5 – If you achieved your “dream” how did you celebrate?

“…..that sanguine expectation of happiness which is happiness itself.”  Jane Austen in Sense and Sensibility


Comments (8)

  1. I like your analogy of how we would prepare differently if we were to paint a “boat, house or room”… same task of painting, but they require different anticipation and preparation… and the ‘realizations’ that come as a result could be very different too… also, I liked how you broke up ‘realization’ into a five-step process… that could be an entire essay in itself… I think part of this process is to keep good ‘records’ of the what/when/how/why we did what we did… it allows us to go back and extract learning from our journey 🙂

    1. Such a great suggestion about keeping good records as our memory is usually insufficient.

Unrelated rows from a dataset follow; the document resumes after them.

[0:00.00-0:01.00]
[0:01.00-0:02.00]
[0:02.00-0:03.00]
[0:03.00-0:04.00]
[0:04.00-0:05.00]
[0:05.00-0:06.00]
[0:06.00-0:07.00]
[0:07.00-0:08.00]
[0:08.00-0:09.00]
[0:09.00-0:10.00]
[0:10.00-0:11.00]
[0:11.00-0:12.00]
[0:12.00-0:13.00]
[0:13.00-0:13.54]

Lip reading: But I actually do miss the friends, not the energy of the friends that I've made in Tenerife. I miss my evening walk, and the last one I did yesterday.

As a space guy you would be interested in Atul Gawande’s little book, “The Checklist Manifesto.” This also connects back to your previous comment on my “BETTER” offering which ironically is also the title of Gawande’s second book. We know this is all interconnected so what are we to make of that?

      1. On ‘keeping records’… I have been watching parts of the #Apollo11 mission, recreated from all the audio, photo and other records kept by NASA and others… so much content, so much learning in the details… // Yes. I will read ‘checklist’ – have heard about it multiple times // As for interconnection, well, we are… our future depends on it!

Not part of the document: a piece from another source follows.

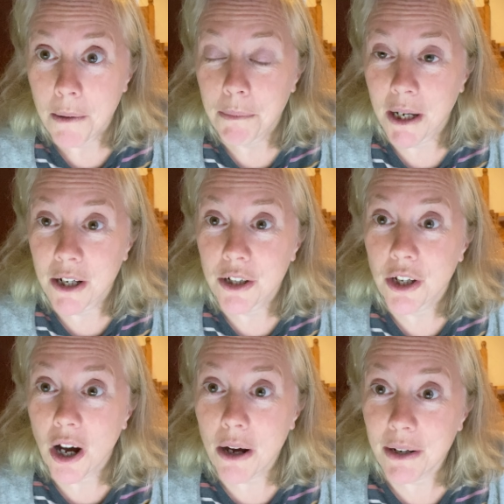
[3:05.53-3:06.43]
but
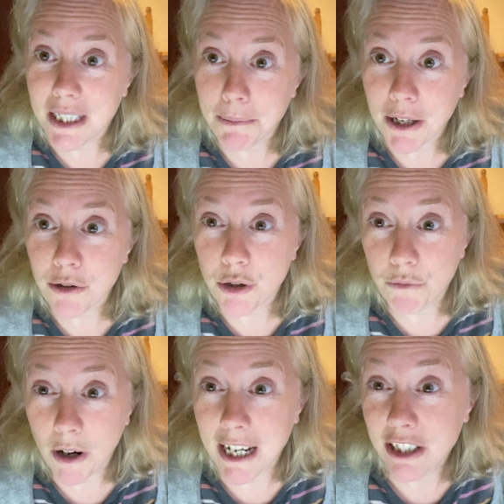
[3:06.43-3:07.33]
I would expect you to write a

        1. Science may be best at recording what’s happening, keen observers of both process and product, continually. Thus, more learned for the future. If only cultures could do the same or we end up with what George Santanya said, “Those who do not learn from the mistakes of the past are condemned to repeat them.”

  2. Ah. The post-mortem. Too often, I admit, things don’t go as planned and I don’t stop to learn from what I’d do different next time. It’s not only on a big project at the office that a post mortem is valuable as you point out. Also, love the gentle reminder to celebrate. We’re living in an era where we move from one to the next with hardly a breath in between. The celebration is important too.


    1. Have a look at the responses below from my friend Kumud Ajmani. He’s a NASA engineer so his training and experience are different from the mainstream. If only we could learn more from each other we would all be better off and I believe that’s true whether in business, science, education, health care, agriculture, the environment and, please God, politics. True also at the personal level which is why I value friendships like yours and his. I learn from each of you and I am better for it. Thank you, my friend.

        1. Or below, depending on which format you’re using. Above, below, even in between. I hope you who take time to comment can see my replies as I appreciate your insights, thoughts, sharing and ideas. Gracias, mi amigas!